Your task => Take the line containing "[0:01.00-0:02.00]" and every line after it to the end of the records, and copy them exactly, excluding pictures.
_____
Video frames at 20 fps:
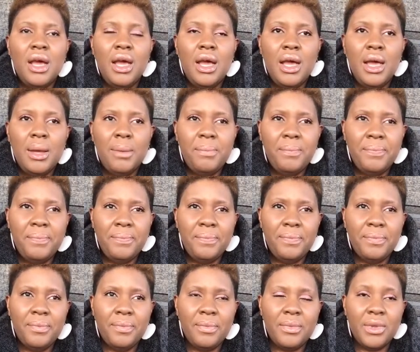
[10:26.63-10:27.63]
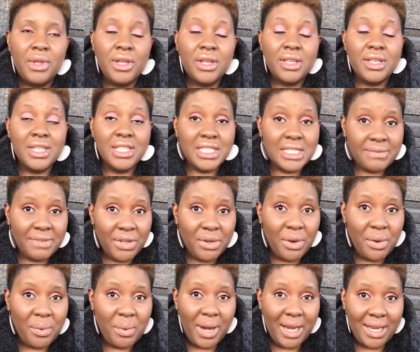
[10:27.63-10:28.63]
Um, this
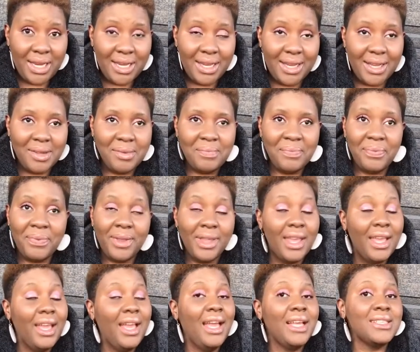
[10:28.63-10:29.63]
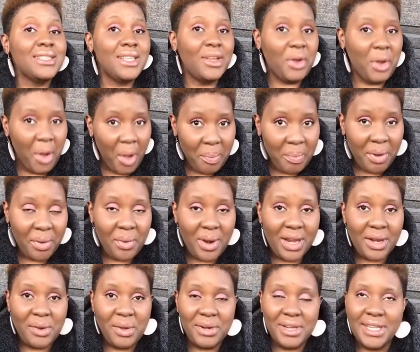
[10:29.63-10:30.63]
video right here has a
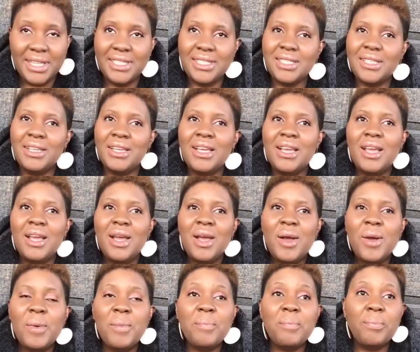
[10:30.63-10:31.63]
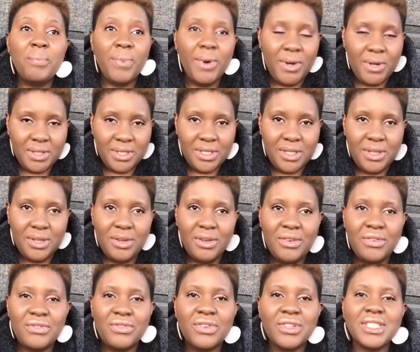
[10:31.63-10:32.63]
copyright on it, but
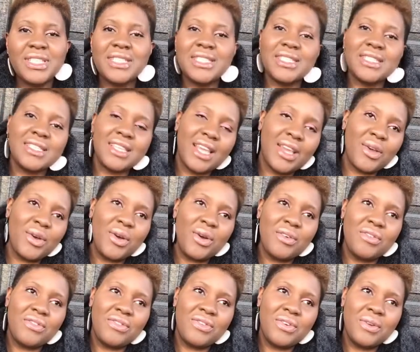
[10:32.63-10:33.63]
for the sake of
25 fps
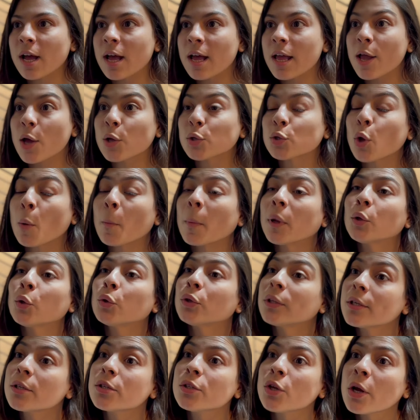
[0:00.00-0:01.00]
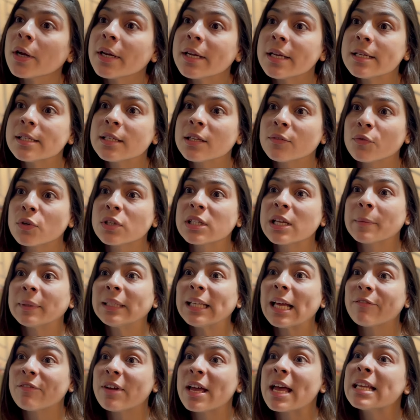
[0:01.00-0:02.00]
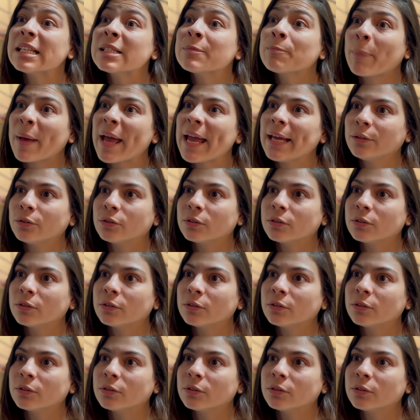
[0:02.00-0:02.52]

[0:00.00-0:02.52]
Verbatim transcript: I'm a nutritionist, and you owe me respect, okay?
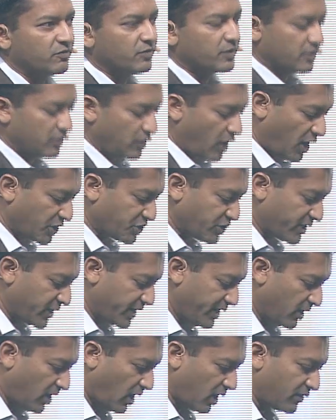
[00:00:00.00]

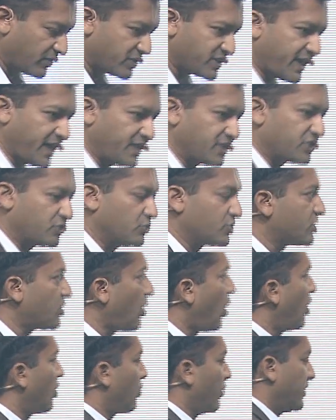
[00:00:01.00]
logically a lot of sense to
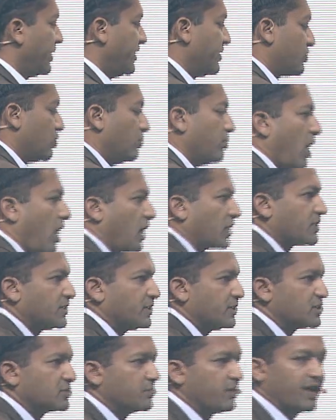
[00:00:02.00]
start with these two
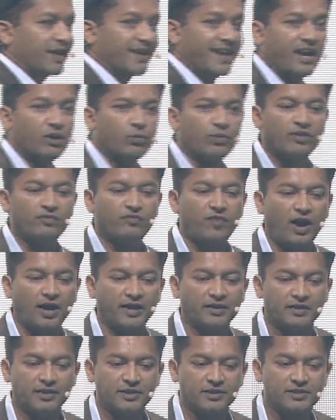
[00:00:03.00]
boxes, but again, we
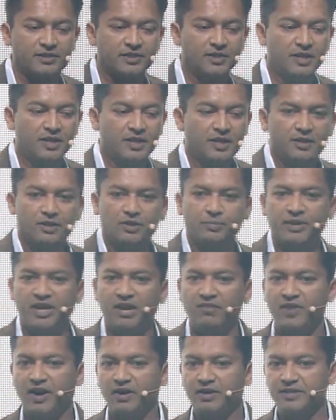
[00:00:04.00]
find this to be
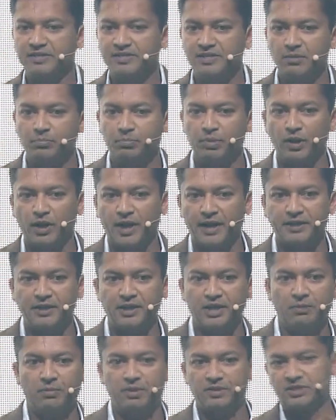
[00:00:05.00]
a very simple
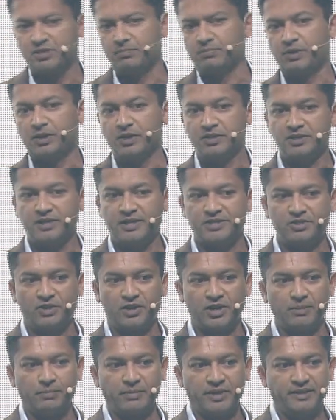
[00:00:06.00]
idea, but simple doesn't
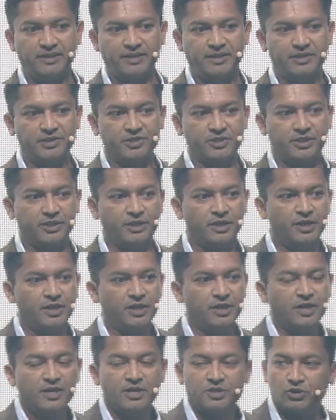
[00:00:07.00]
necessarily mean easy.
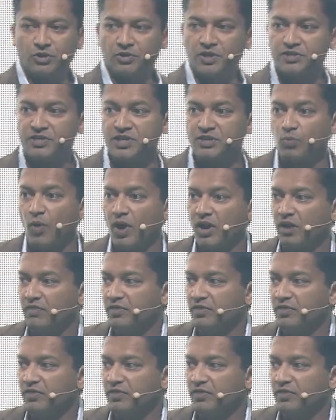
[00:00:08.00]
So this is one of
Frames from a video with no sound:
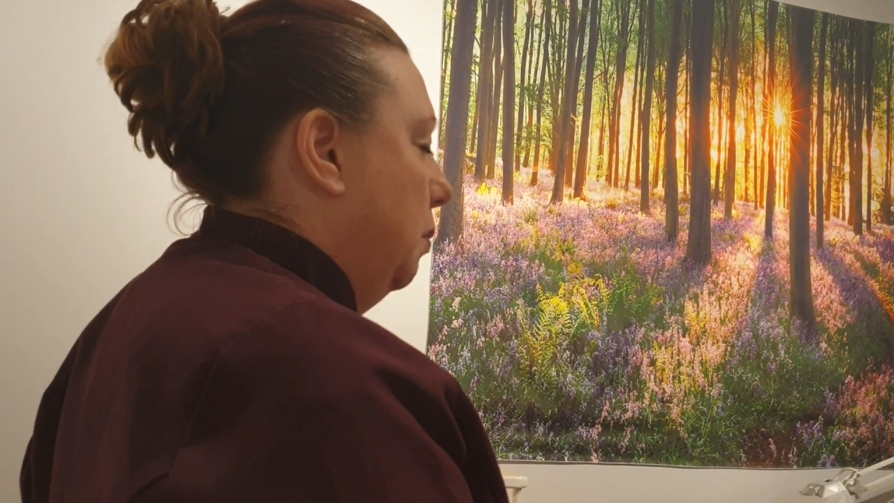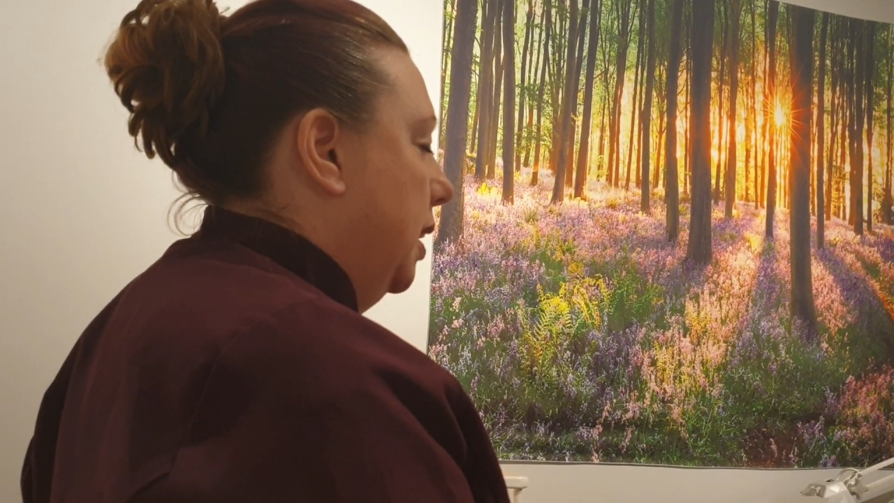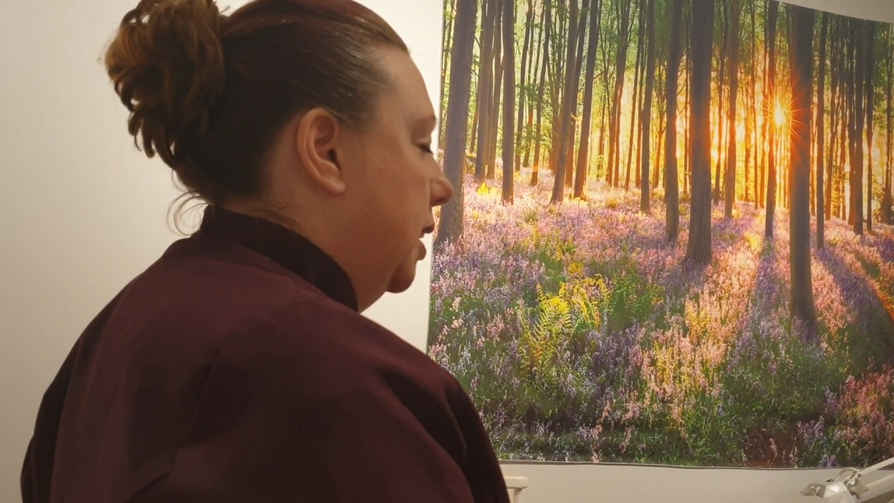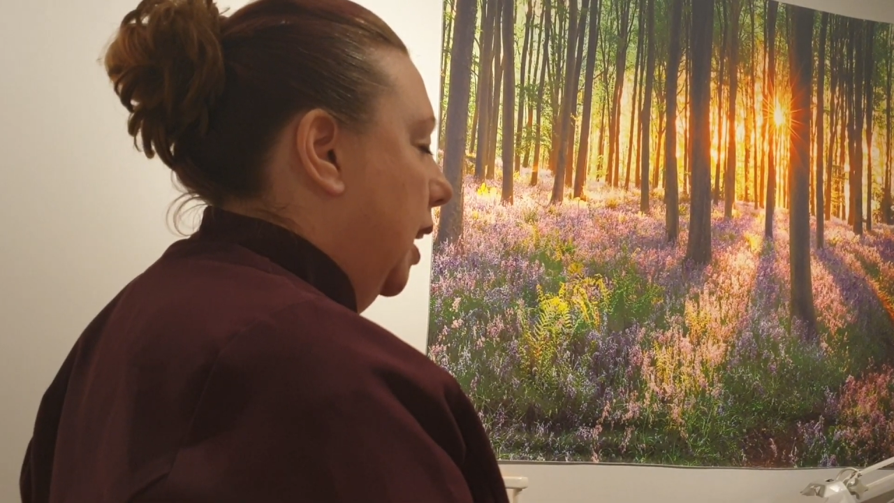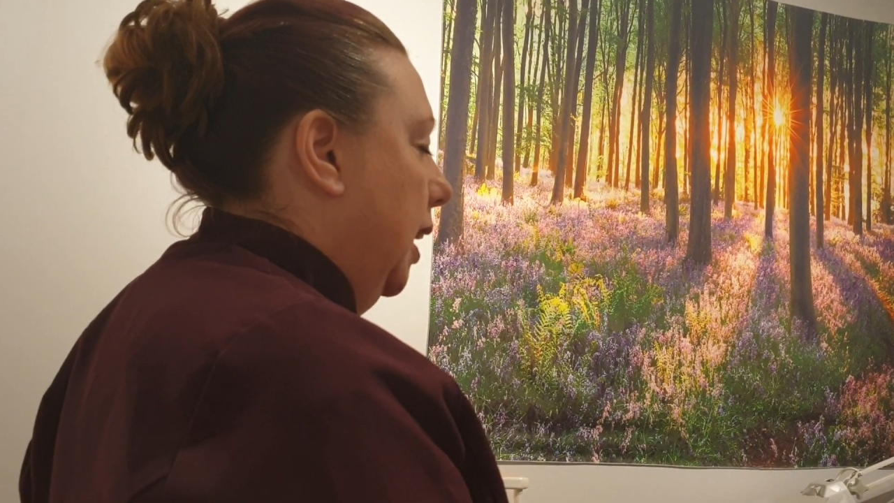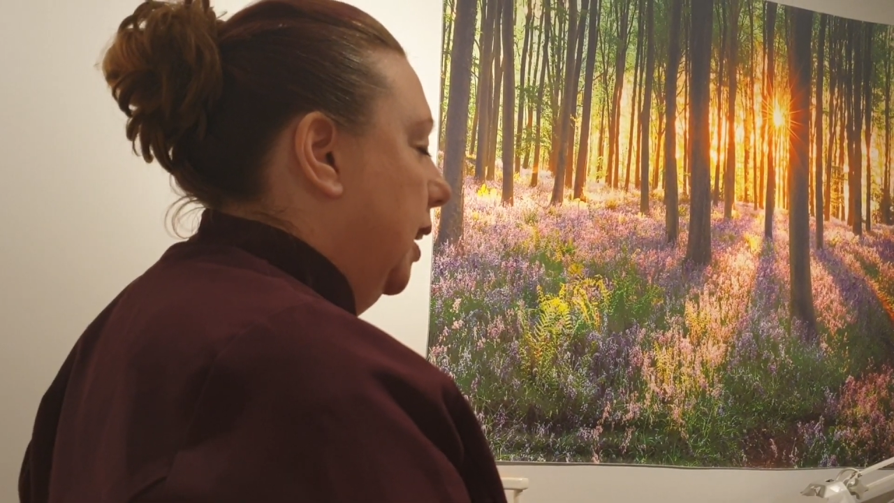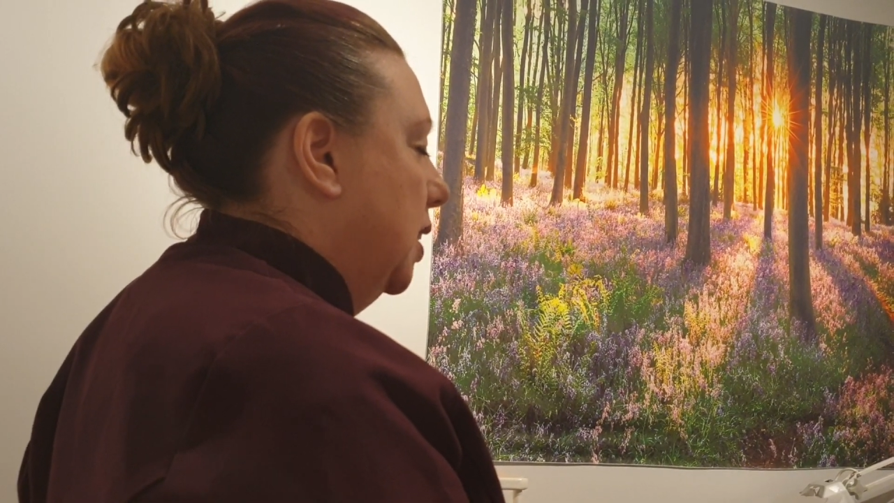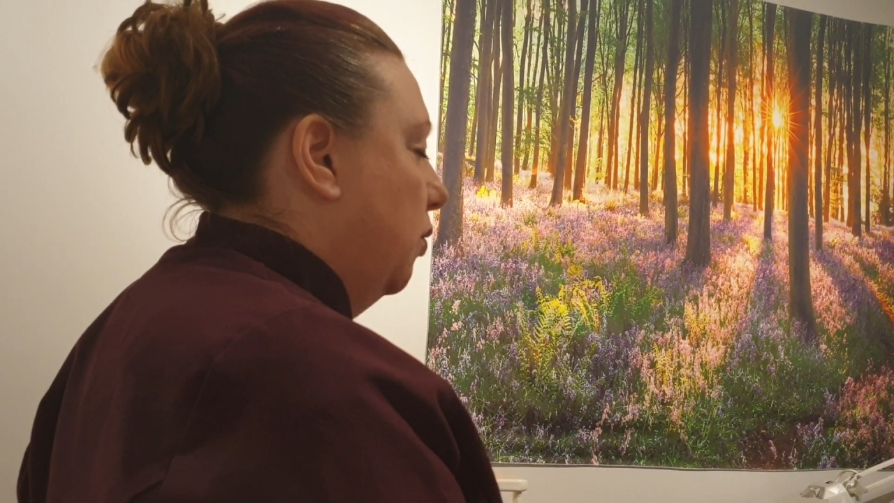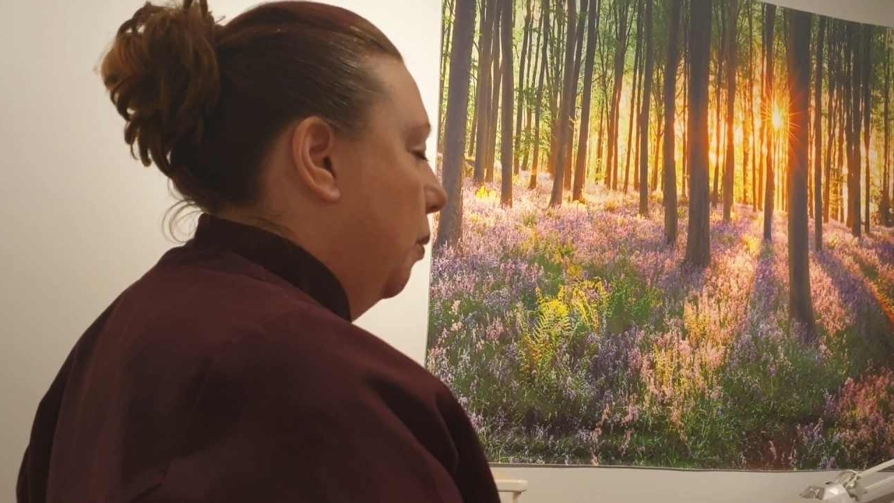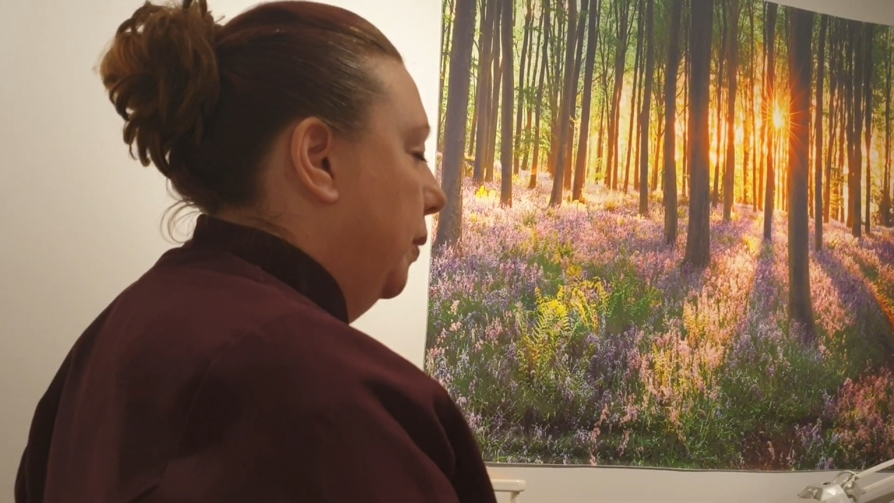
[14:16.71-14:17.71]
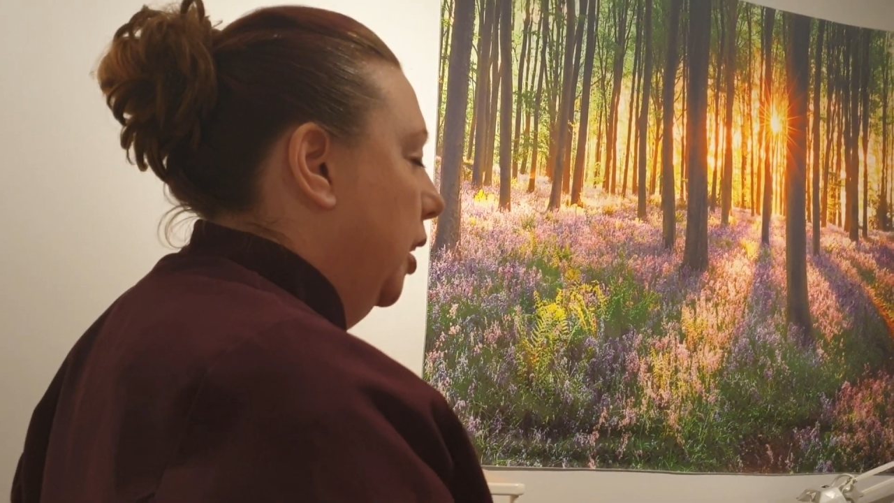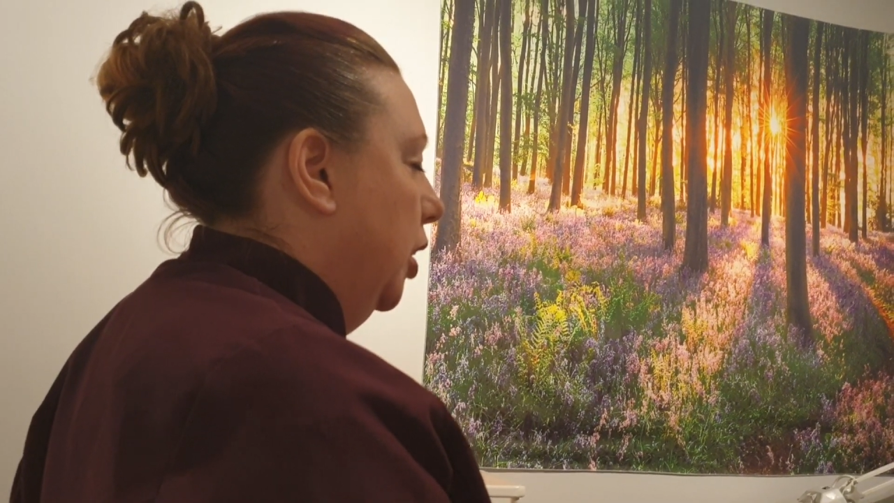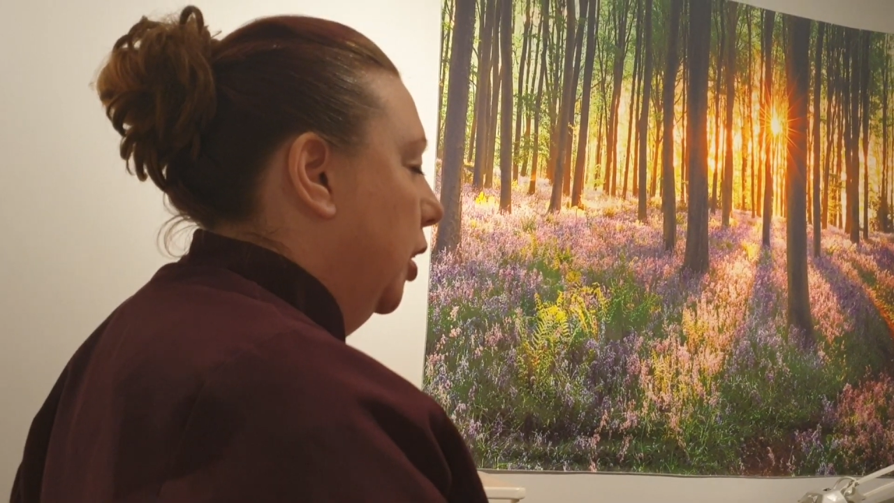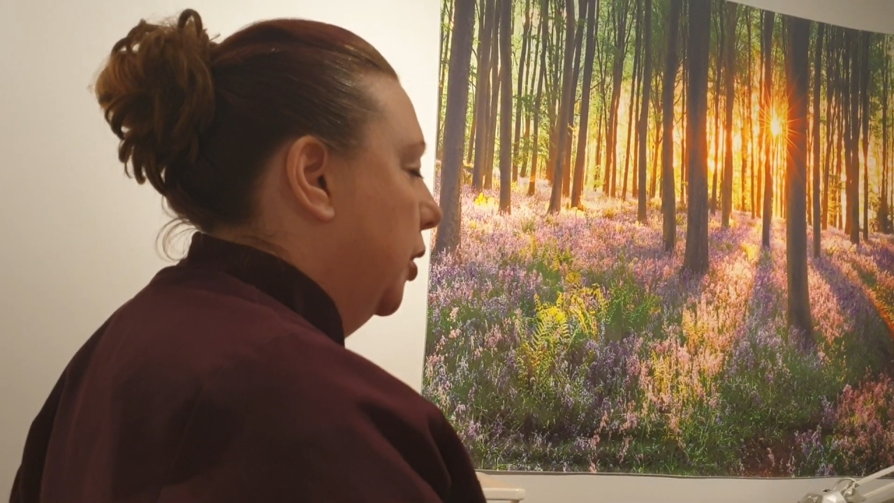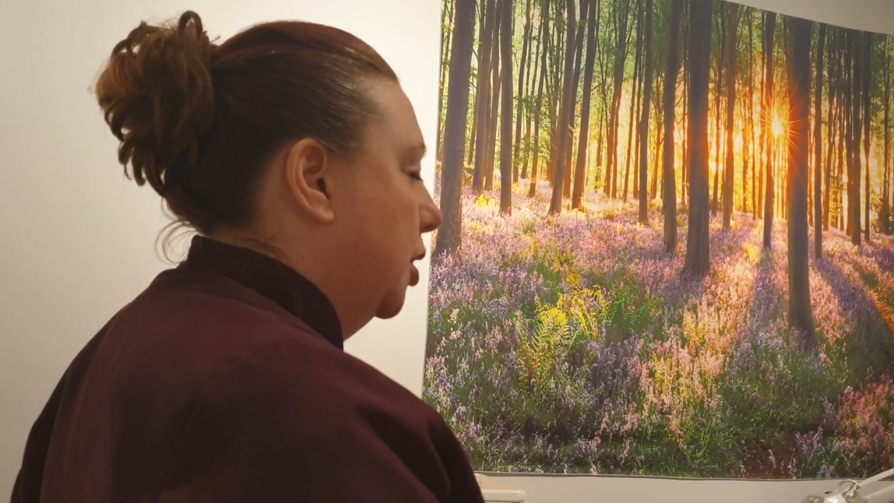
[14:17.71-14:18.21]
we take is from the earth,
_____
Your response =>
[0:01.00-0:02.00]
[0:02.00-0:02.52]

[0:00.00-0:02.52]
Verbatim transcript: I'm a nutritionist, and you owe me respect, okay?
[00:00:00.00]

[00:00:01.00]
logically a lot of sense to
[00:00:02.00]
start with these two
[00:00:03.00]
boxes, but again, we
[00:00:04.00]
find this to be
[00:00:05.00]
a very simple
[00:00:06.00]
idea, but simple doesn't
[00:00:07.00]
necessarily mean easy.
[00:00:08.00]
So this is one of
Frames from a video with no sound:
[14:16.71-14:17.71]
[14:17.71-14:18.21]
we take is from the earth,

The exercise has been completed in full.